→ **Task requirements**
Restate every record exactly as it is written, while omitting the pictures it holds.

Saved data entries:
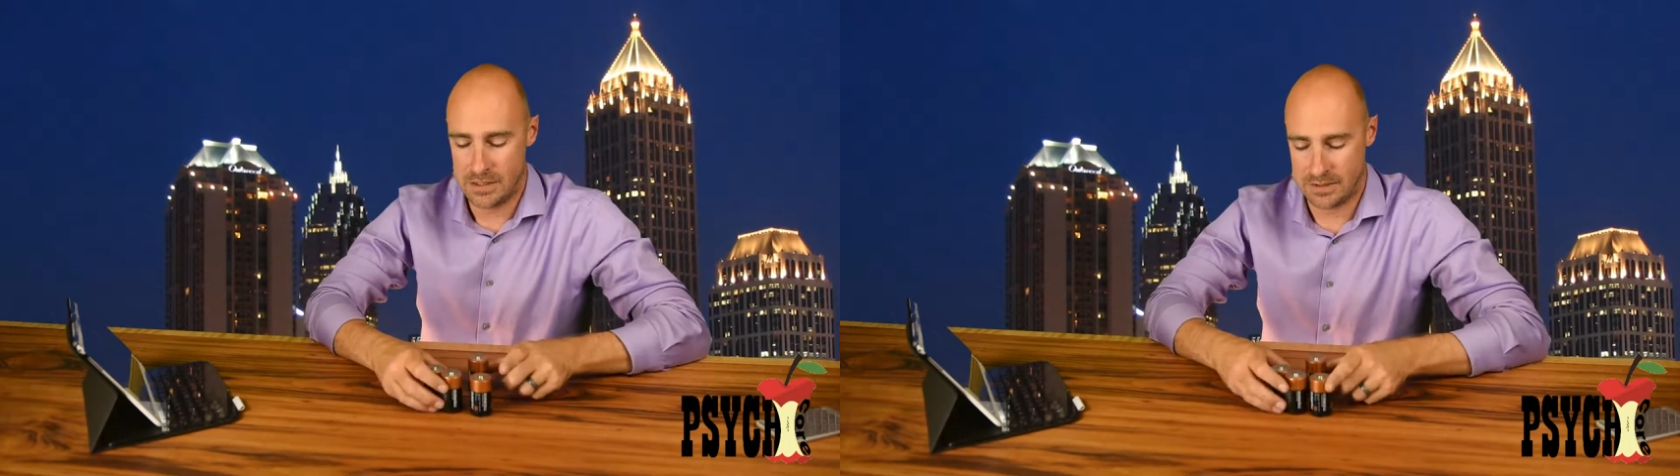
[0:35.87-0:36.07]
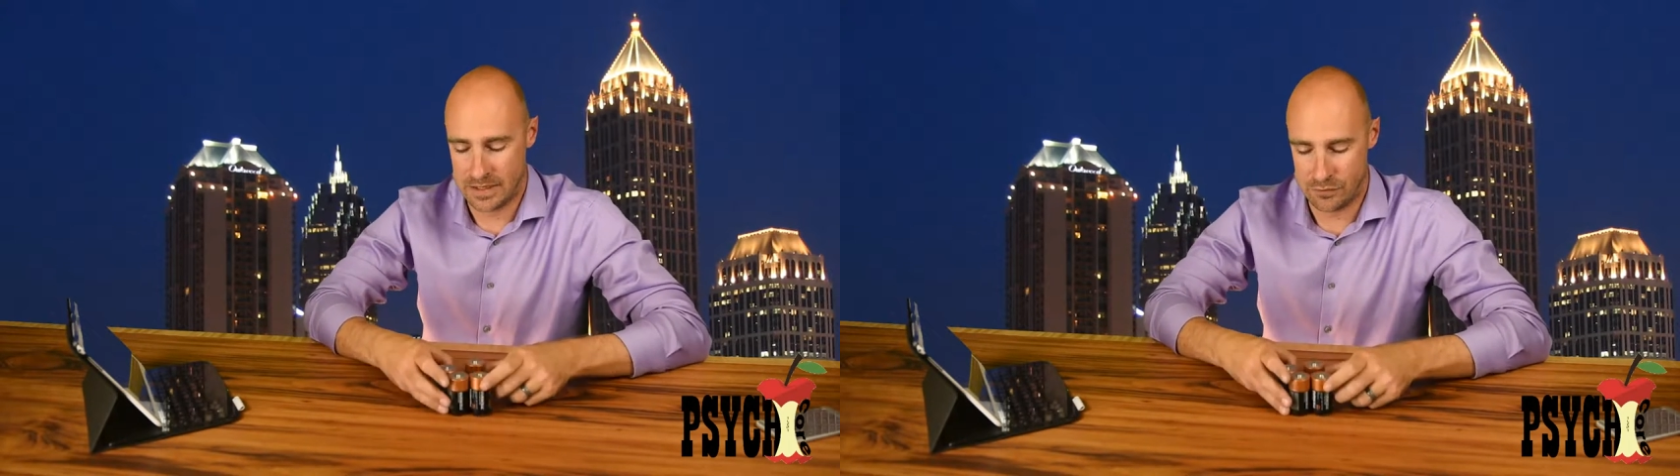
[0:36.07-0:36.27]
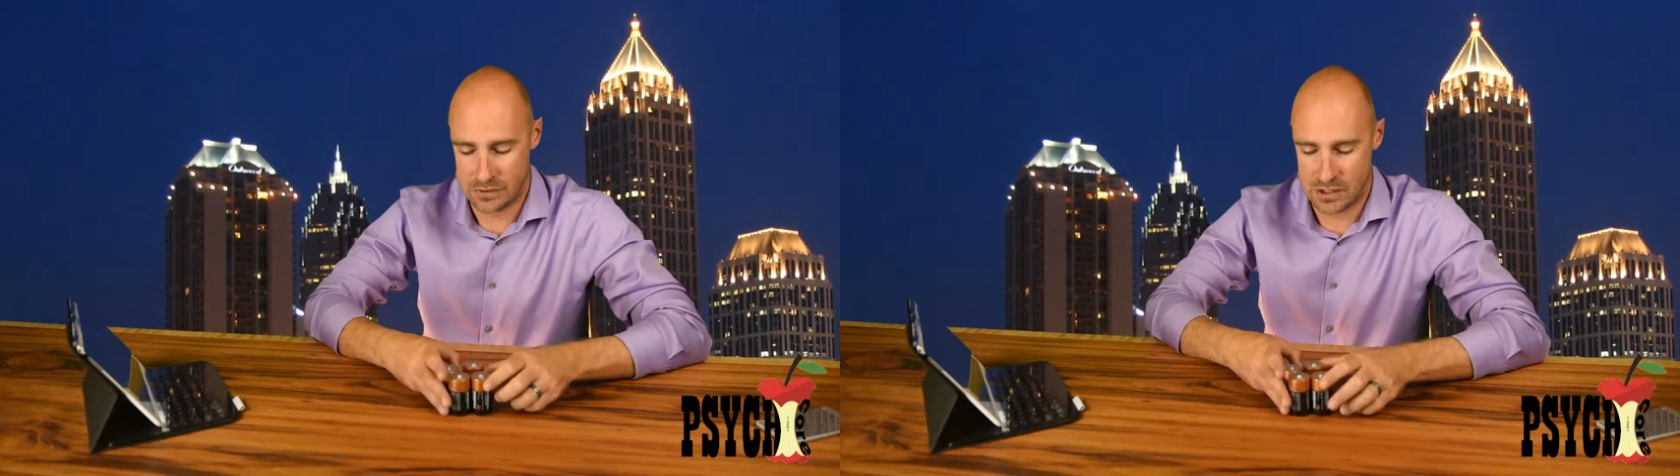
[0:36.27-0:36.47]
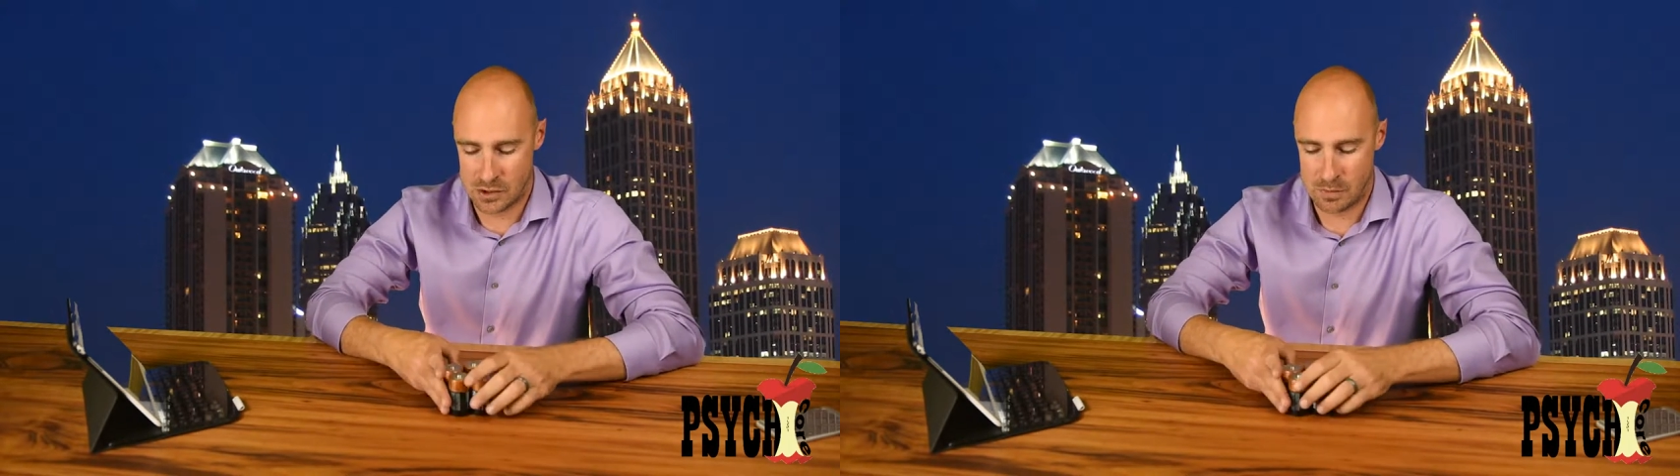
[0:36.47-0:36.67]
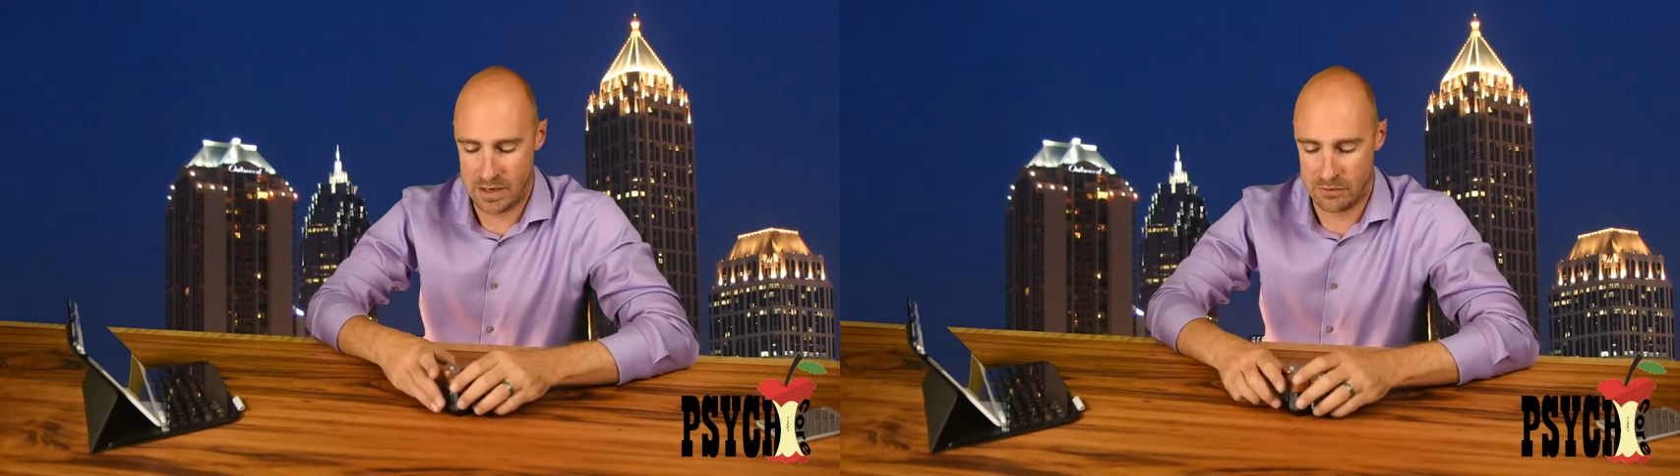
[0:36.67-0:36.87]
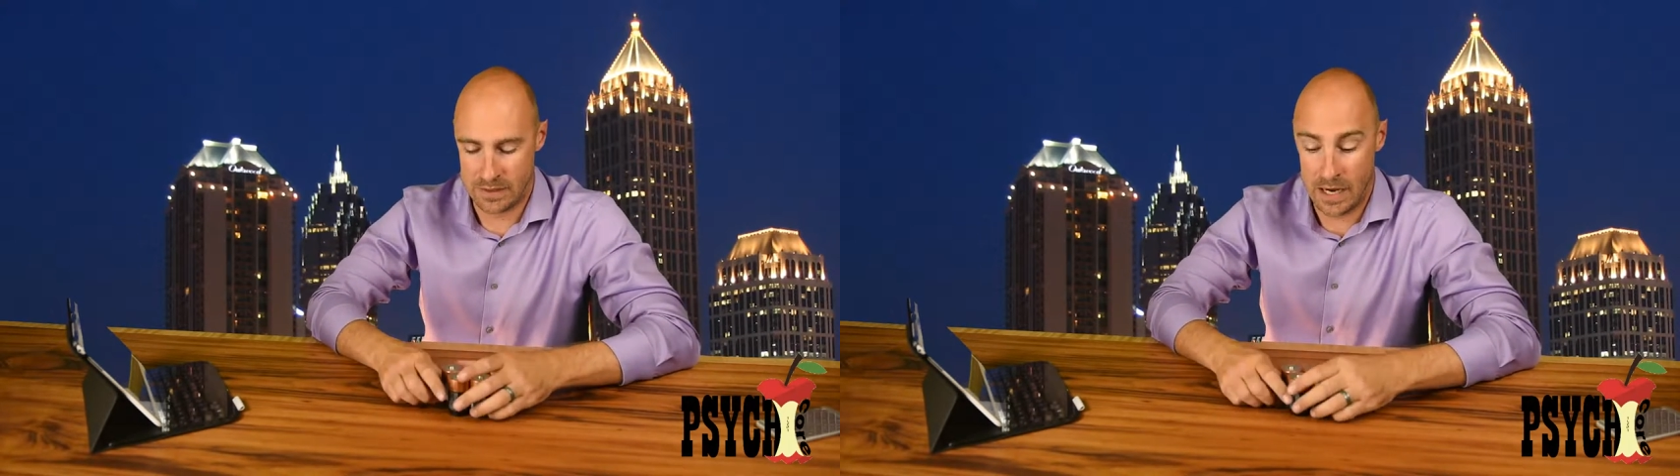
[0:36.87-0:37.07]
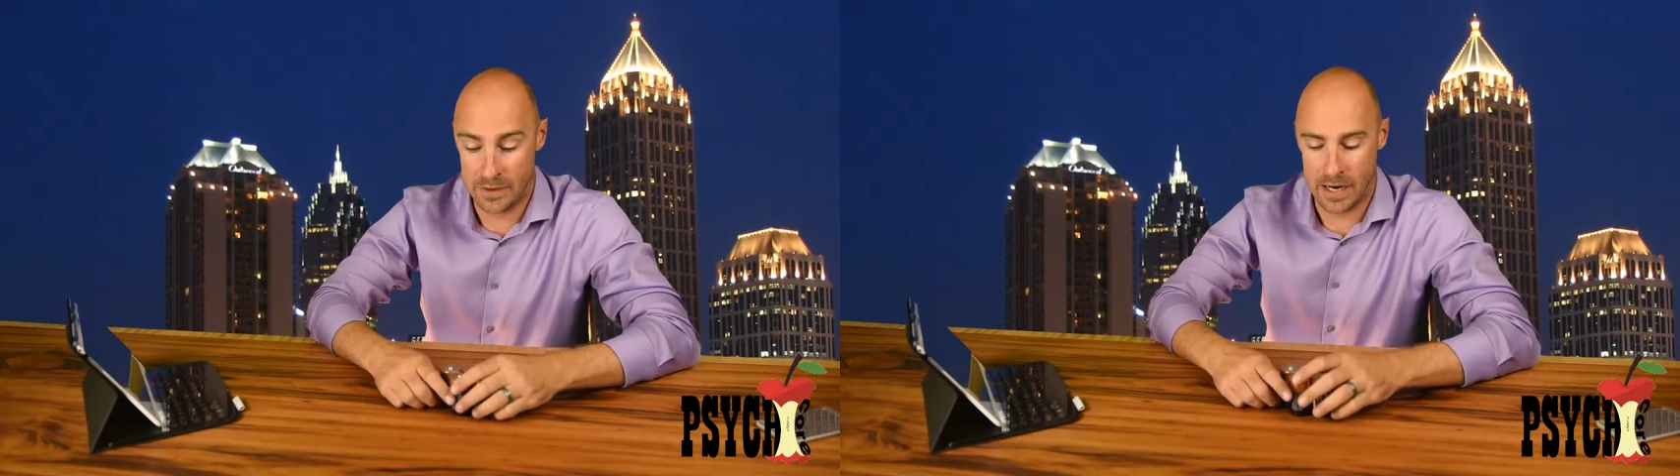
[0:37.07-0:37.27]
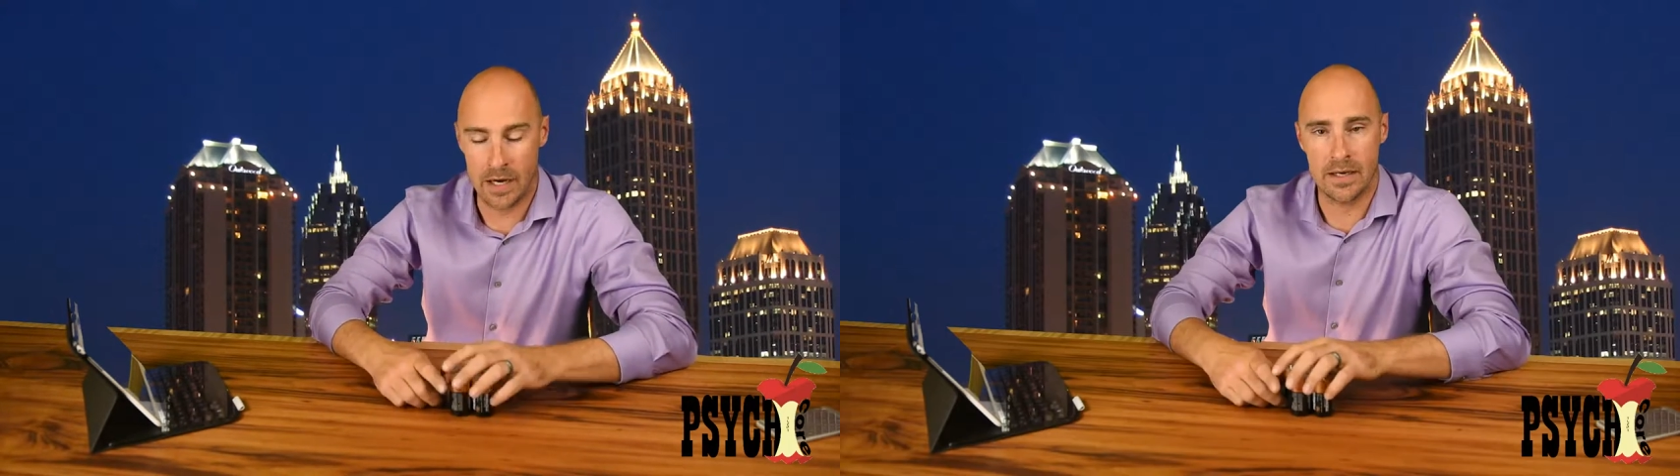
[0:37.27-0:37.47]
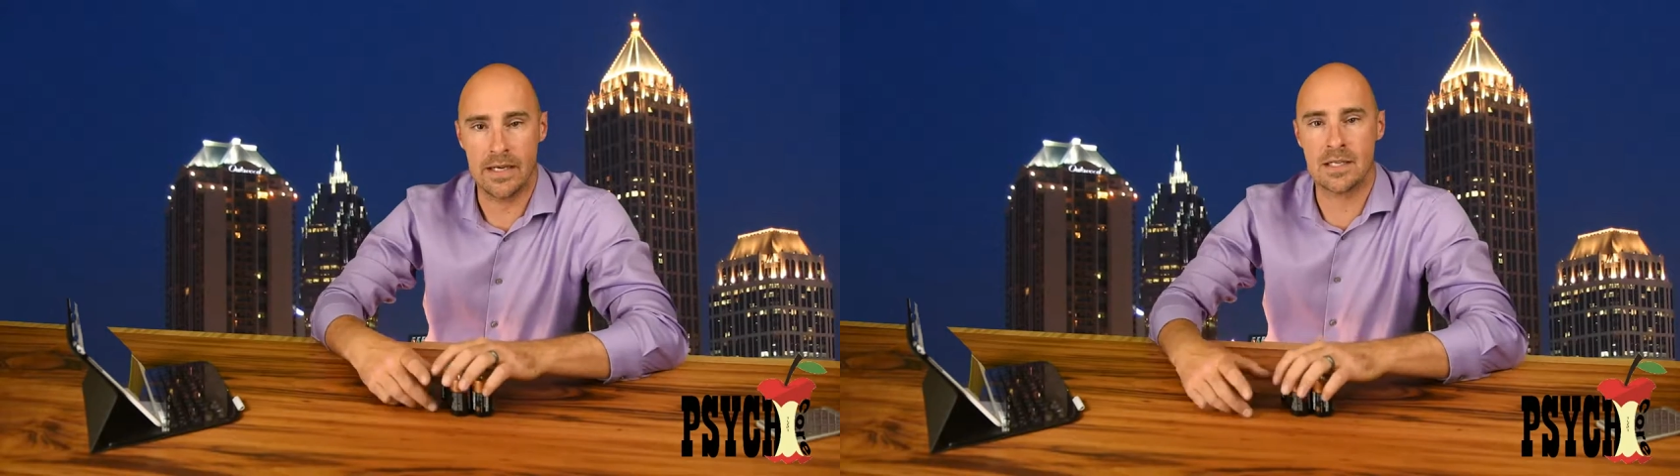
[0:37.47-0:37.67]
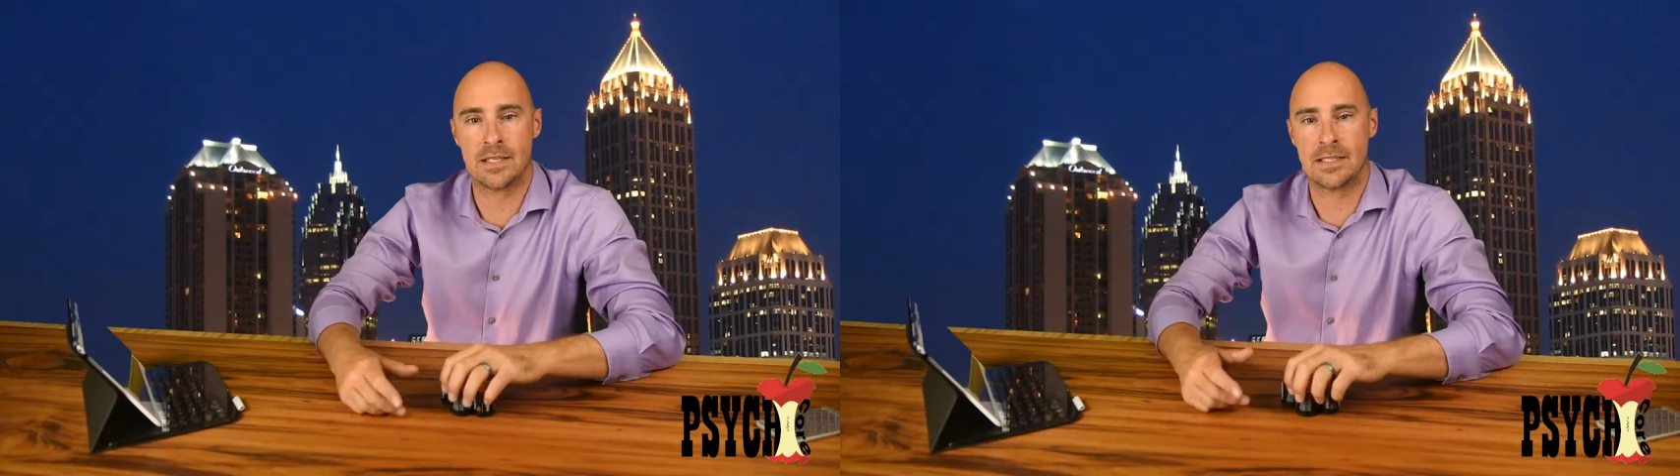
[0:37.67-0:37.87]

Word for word: you can definitely change behavior. Now, the irony is,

→ **Answer for this exercise**
[0:35.87-0:36.07]
[0:36.07-0:36.27]
[0:36.27-0:36.47]
[0:36.47-0:36.67]
[0:36.67-0:36.87]
[0:36.87-0:37.07]
[0:37.07-0:37.27]
[0:37.27-0:37.47]
[0:37.47-0:37.67]
[0:37.67-0:37.87]

Word for word: you can definitely change behavior. Now, the irony is,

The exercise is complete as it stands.